Collected data
-=-=-

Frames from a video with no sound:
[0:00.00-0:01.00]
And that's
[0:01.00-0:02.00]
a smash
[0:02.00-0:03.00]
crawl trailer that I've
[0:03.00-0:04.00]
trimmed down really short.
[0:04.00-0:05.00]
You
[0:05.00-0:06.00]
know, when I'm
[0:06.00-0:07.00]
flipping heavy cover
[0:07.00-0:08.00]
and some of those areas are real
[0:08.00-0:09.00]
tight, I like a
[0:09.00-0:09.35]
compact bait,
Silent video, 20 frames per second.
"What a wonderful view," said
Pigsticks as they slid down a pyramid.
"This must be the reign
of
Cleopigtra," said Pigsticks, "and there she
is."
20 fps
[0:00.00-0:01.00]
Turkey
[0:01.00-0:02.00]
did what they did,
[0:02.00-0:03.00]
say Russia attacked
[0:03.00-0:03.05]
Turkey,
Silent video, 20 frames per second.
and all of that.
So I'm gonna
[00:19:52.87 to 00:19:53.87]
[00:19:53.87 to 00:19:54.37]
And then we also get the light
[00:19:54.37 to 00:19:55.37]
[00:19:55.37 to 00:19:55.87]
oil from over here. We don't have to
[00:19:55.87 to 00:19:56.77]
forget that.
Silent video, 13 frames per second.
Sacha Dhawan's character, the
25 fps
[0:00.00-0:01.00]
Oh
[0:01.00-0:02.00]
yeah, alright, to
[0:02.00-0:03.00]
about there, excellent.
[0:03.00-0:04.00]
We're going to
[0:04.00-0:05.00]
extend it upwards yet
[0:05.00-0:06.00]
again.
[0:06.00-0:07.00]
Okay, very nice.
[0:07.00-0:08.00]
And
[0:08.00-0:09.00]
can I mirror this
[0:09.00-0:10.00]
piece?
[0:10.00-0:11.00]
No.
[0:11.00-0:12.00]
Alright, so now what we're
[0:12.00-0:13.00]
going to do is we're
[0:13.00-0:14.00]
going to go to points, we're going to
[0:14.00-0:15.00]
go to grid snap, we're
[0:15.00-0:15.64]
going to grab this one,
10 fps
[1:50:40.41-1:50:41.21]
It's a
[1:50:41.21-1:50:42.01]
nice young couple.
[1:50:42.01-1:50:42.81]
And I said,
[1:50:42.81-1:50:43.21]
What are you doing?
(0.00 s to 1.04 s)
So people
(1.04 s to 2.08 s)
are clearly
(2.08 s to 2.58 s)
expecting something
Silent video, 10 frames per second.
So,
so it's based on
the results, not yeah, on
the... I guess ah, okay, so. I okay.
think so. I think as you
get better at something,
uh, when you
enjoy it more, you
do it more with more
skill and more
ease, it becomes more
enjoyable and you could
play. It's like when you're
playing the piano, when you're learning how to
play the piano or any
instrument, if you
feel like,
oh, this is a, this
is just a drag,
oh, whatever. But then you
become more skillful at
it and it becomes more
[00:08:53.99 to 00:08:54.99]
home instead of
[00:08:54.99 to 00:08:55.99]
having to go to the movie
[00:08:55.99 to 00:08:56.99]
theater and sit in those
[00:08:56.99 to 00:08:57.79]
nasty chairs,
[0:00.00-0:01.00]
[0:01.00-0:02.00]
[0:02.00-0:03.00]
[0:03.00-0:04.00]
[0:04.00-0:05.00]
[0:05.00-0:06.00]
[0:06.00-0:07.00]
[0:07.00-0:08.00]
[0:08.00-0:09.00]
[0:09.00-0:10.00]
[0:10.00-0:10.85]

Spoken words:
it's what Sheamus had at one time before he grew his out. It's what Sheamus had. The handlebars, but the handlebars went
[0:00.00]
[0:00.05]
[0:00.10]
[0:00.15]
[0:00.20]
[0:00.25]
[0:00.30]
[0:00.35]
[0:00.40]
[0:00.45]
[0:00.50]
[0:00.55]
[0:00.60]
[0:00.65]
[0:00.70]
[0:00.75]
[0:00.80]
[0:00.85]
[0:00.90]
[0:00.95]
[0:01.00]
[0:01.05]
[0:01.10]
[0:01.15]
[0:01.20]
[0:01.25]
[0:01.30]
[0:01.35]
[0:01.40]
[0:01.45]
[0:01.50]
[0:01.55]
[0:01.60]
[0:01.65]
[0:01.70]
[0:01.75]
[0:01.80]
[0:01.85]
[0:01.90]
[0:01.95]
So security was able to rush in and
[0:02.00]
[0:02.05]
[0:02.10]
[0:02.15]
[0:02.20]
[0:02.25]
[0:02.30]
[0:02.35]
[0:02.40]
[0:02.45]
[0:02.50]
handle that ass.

-=-=-

*EXERCISE BRIEF*
So that nothing differs from the original, transcribe all of the records above.

*ANSWER SECTION*
Frames from a video with no sound:
[0:00.00-0:01.00]
And that's
[0:01.00-0:02.00]
a smash
[0:02.00-0:03.00]
crawl trailer that I've
[0:03.00-0:04.00]
trimmed down really short.
[0:04.00-0:05.00]
You
[0:05.00-0:06.00]
know, when I'm
[0:06.00-0:07.00]
flipping heavy cover
[0:07.00-0:08.00]
and some of those areas are real
[0:08.00-0:09.00]
tight, I like a
[0:09.00-0:09.35]
compact bait,
Silent video, 20 frames per second.
"What a wonderful view," said
Pigsticks as they slid down a pyramid.
"This must be the reign
of
Cleopigtra," said Pigsticks, "and there she
is."
20 fps
[0:00.00-0:01.00]
Turkey
[0:01.00-0:02.00]
did what they did,
[0:02.00-0:03.00]
say Russia attacked
[0:03.00-0:03.05]
Turkey,
Silent video, 20 frames per second.
and all of that.
So I'm gonna
[00:19:52.87 to 00:19:53.87]
[00:19:53.87 to 00:19:54.37]
And then we also get the light
[00:19:54.37 to 00:19:55.37]
[00:19:55.37 to 00:19:55.87]
oil from over here. We don't have to
[00:19:55.87 to 00:19:56.77]
forget that.
Silent video, 13 frames per second.
Sacha Dhawan's character, the
25 fps
[0:00.00-0:01.00]
Oh
[0:01.00-0:02.00]
yeah, alright, to
[0:02.00-0:03.00]
about there, excellent.
[0:03.00-0:04.00]
We're going to
[0:04.00-0:05.00]
extend it upwards yet
[0:05.00-0:06.00]
again.
[0:06.00-0:07.00]
Okay, very nice.
[0:07.00-0:08.00]
And
[0:08.00-0:09.00]
can I mirror this
[0:09.00-0:10.00]
piece?
[0:10.00-0:11.00]
No.
[0:11.00-0:12.00]
Alright, so now what we're
[0:12.00-0:13.00]
going to do is we're
[0:13.00-0:14.00]
going to go to points, we're going to
[0:14.00-0:15.00]
go to grid snap, we're
[0:15.00-0:15.64]
going to grab this one,
10 fps
[1:50:40.41-1:50:41.21]
It's a
[1:50:41.21-1:50:42.01]
nice young couple.
[1:50:42.01-1:50:42.81]
And I said,
[1:50:42.81-1:50:43.21]
What are you doing?
(0.00 s to 1.04 s)
So people
(1.04 s to 2.08 s)
are clearly
(2.08 s to 2.58 s)
expecting something
Silent video, 10 frames per second.
So,
so it's based on
the results, not yeah, on
the... I guess ah, okay, so. I okay.
think so. I think as you
get better at something,
uh, when you
enjoy it more, you
do it more with more
skill and more
ease, it becomes more
enjoyable and you could
play. It's like when you're
playing the piano, when you're learning how to
play the piano or any
instrument, if you
feel like,
oh, this is a, this
is just a drag,
oh, whatever. But then you
become more skillful at
it and it becomes more
[00:08:53.99 to 00:08:54.99]
home instead of
[00:08:54.99 to 00:08:55.99]
having to go to the movie
[00:08:55.99 to 00:08:56.99]
theater and sit in those
[00:08:56.99 to 00:08:57.79]
nasty chairs,
[0:00.00-0:01.00]
[0:01.00-0:02.00]
[0:02.00-0:03.00]
[0:03.00-0:04.00]
[0:04.00-0:05.00]
[0:05.00-0:06.00]
[0:06.00-0:07.00]
[0:07.00-0:08.00]
[0:08.00-0:09.00]
[0:09.00-0:10.00]
[0:10.00-0:10.85]

Spoken words:
it's what Sheamus had at one time before he grew his out. It's what Sheamus had. The handlebars, but the handlebars went
[0:00.00]
[0:00.05]
[0:00.10]
[0:00.15]
[0:00.20]
[0:00.25]
[0:00.30]
[0:00.35]
[0:00.40]
[0:00.45]
[0:00.50]
[0:00.55]
[0:00.60]
[0:00.65]
[0:00.70]
[0:00.75]
[0:00.80]
[0:00.85]
[0:00.90]
[0:00.95]
[0:01.00]
[0:01.05]
[0:01.10]
[0:01.15]
[0:01.20]
[0:01.25]
[0:01.30]
[0:01.35]
[0:01.40]
[0:01.45]
[0:01.50]
[0:01.55]
[0:01.60]
[0:01.65]
[0:01.70]
[0:01.75]
[0:01.80]
[0:01.85]
[0:01.90]
[0:01.95]
So security was able to rush in and
[0:02.00]
[0:02.05]
[0:02.10]
[0:02.15]
[0:02.20]
[0:02.25]
[0:02.30]
[0:02.35]
[0:02.40]
[0:02.45]
[0:02.50]
handle that ass.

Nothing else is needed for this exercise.